I'm trying to import my samples RSEM "genes.results" to R using tximport for later differential expression analysis with limma. I've followed the limma-voom example here.
The first part of my question is regarding the actual tutorial as it supposedly imports length scaled TPMs but then uses the txi$counts matrix as input for voom instead of txi$abundance as I would have expected. Am I interpreting wrong the content of these matrixes?
The second part of my question comes from trying to import my actual samples. As recommended, I've tried importing scaled counts from abundances (lengthScaledTPM) instead of estimated counts. The tximport function seems to ignore the "countsFromAbundance" parameter. Here is my code:
txi <- tximport(file.path(paste(s2c$path,"/",s2c$sample,".genes.results", sep="")) , type = "rsem" , tx2gene = t2g , countsFromAbundance = "lengthScaledTPM" )
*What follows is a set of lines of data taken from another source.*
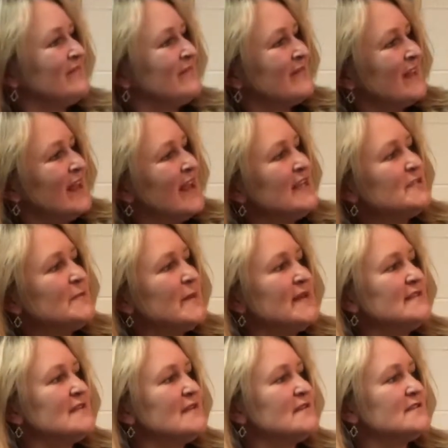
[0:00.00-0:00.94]
It's
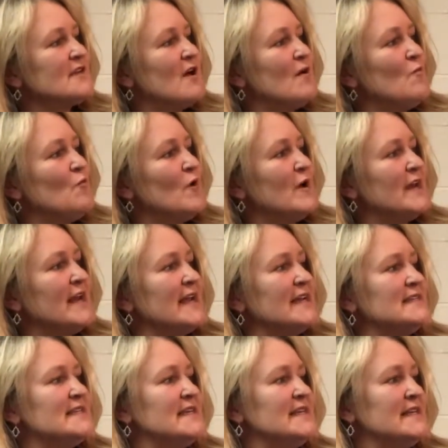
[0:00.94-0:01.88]
based on Psalm
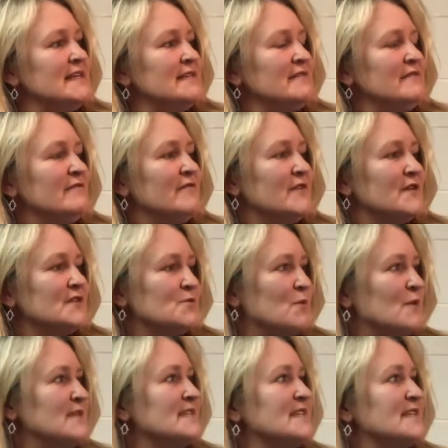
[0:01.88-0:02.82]
119, verse
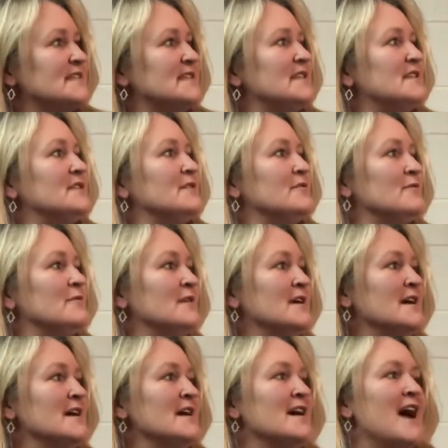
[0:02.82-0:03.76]
162.
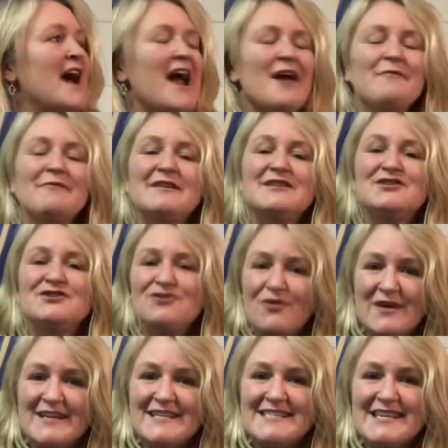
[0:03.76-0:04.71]
I
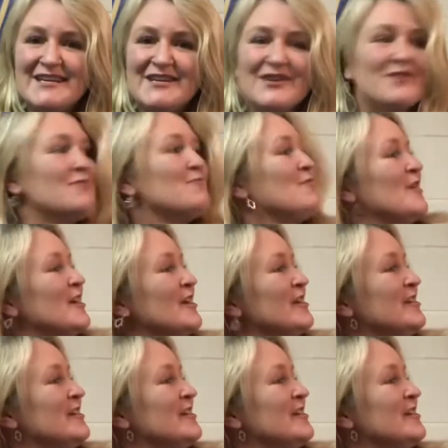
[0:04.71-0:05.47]
rejoice in your word,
It's really out of the box stuff, as I've verified the file paths and tx2gene matrix are ok. However txi$countsFromAbundance is always no and txi$abundance always contains the fpkm values. Nothing I do seems to make a difference; I've set countsFromAbundance to lengthScaledTPM and scaledTPM (just to check if that one worked); and I've added the abundanceCol parameter with the number of the tpm column in the genes.results file.
I'm relatively new to RNAseq analysis using RSEM+Voom+Limma, until now I was using kallisto+sleuth, so I apologize if this is a noobie issue, but after reading the vignette and documentation there is nothing else that comes to mind. I appreciate any input!